The Seven Spiritual Laws of Success – A Practical Guide to the Fulfillment of Your Dreams
- Author: Deepak Chopra
- Cover artist: Unknown, Detail of Asavari Ragini painting, from the Subimperial Mughal (c. 1625)
- Language: English
- Subject: Hinduist and spiritualistic concepts
- Genre: self-help
- Published: 1994
- Publication place: United States
- Pages: 118
- ISBN: 978-1878424112
- OCLC: 31074972
- Dewey Decimal: 650.1
- LC Class: HF5386 .C5475 1994

= The Seven Spiritual Laws of Success =

1994 self-help book by Deepak Chopra

The Seven Spiritual Laws of Success – A Practical Guide to the Fulfillment of Your Dreams is a 1994 self-help, pocket-sized book by Deepak Chopra, published originally by New World Library, freely inspired in Hinduist and spiritualistic concepts, which preaches the idea that personal success is not the outcome of hard work, precise plans or a driving ambition, but rather of understanding our basic nature as human beings and how to follow the laws of nature.

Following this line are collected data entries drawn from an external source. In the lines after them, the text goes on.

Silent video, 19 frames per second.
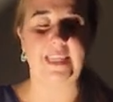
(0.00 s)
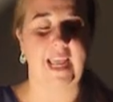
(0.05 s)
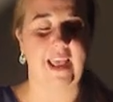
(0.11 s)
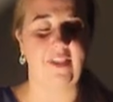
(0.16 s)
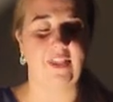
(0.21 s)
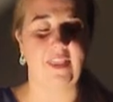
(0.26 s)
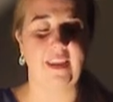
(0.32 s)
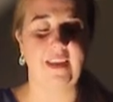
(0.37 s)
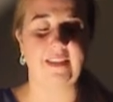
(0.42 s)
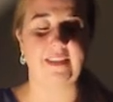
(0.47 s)

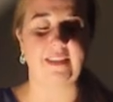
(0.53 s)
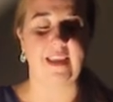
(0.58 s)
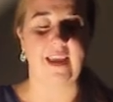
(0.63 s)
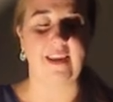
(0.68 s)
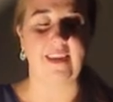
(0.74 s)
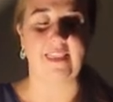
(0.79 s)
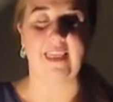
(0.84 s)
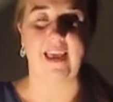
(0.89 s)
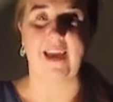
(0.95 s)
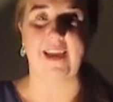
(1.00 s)
and things
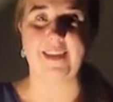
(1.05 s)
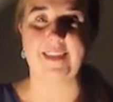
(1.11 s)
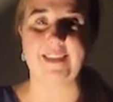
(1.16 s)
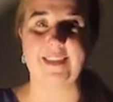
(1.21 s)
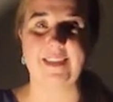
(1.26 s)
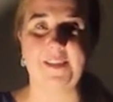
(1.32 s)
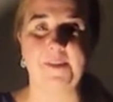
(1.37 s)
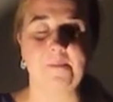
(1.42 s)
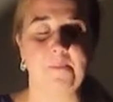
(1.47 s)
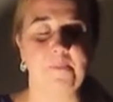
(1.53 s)
like that.
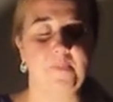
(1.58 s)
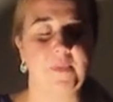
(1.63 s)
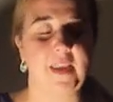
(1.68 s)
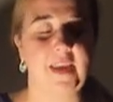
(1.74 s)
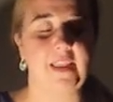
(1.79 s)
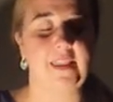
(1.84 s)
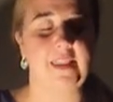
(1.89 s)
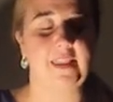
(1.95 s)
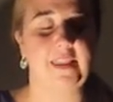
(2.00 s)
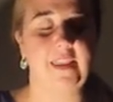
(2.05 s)

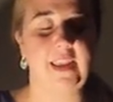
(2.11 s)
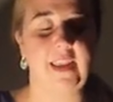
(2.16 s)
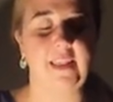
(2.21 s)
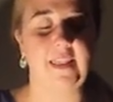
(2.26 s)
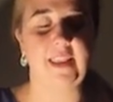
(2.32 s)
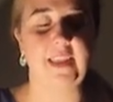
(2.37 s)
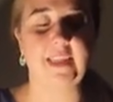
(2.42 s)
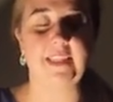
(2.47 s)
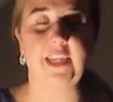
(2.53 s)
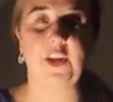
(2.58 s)
In
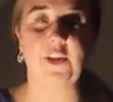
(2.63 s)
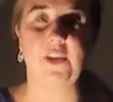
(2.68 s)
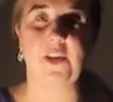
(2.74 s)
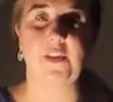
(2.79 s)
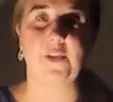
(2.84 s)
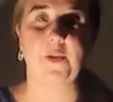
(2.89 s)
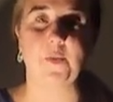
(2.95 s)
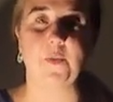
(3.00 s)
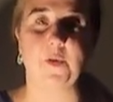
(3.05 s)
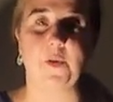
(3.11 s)
this area of
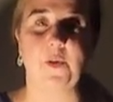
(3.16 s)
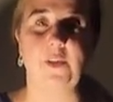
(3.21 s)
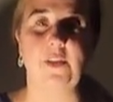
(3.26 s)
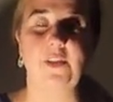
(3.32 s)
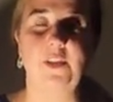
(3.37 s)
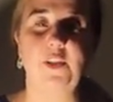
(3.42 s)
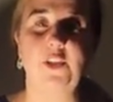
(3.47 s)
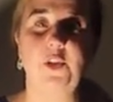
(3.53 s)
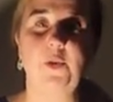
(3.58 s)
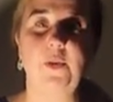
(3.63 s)
the world,
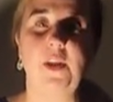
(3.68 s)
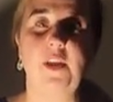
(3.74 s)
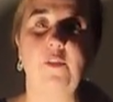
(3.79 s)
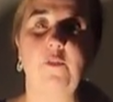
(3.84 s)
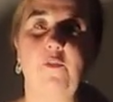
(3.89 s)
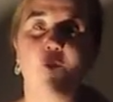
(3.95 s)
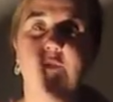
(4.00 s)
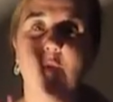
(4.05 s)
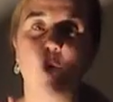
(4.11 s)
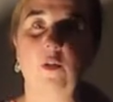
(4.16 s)
you
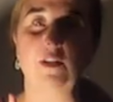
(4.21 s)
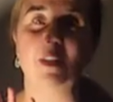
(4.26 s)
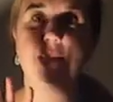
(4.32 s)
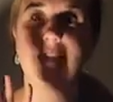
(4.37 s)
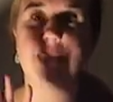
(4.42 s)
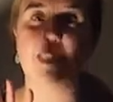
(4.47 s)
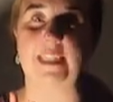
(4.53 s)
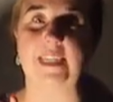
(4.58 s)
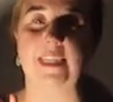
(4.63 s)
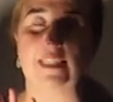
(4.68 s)
get 4
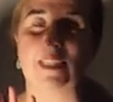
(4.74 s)
distinct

According to the book, when we comprehend and apply these laws in our lives, everything we want can be created, “because the same laws that nature uses to create a forest, a star, or a human body can also bring about the fulfillment of our deepest desires”.

==Summary==
1. The Law of Pure Potentiality: Take time to be silent, to just BE. Meditate for 30 minutes twice a day. Silently witness the intelligence within every living thing. Practice non-judgment. Mantra - Om Bhavam Namah

2. The Law of Giving: Today, bring whoever you encounter a gift, a compliment, or a flower. Gratefully receive gifts. Keep wealth circulating by giving and receiving care, affection, appreciation and love. Mantra - Om Vardhanam Namah

3. The Law of Karma: Every action generates a force of energy that returns to us in like kind. Choosing actions that bring happiness and success to others ensures the flow of happiness and success to you. Mantra - Om Kriyam Namah

4. The Law of Least Effort: Accept people, situations, and events as they occur. Take responsibility for your situation and for all events seen as problems. Relinquish the need to defend your point of view. Mantra - Om Daksham Namah

5. The Law of Intention and Desire: Inherent in every intention and desire is the mechanics for its fulfillment. Make a list of desires. Trust that when things don’t seem to go your way, there is a reason. Mantra - Om Ritam Namah

6. The Law of Detachment: Allow yourself and others the freedom to be who they are. Do not force solutions—allow solutions to spontaneously emerge. Uncertainty is essential, and your path to freedom. Mantra - Om Anandham Namah

7. The Law of Dharma: We have taken manifestation in physical form to fulfill a purpose. Mantra - Om Varunam Namah

==Reception==
The book appeared in the top 10 list of the 1995 New York Times.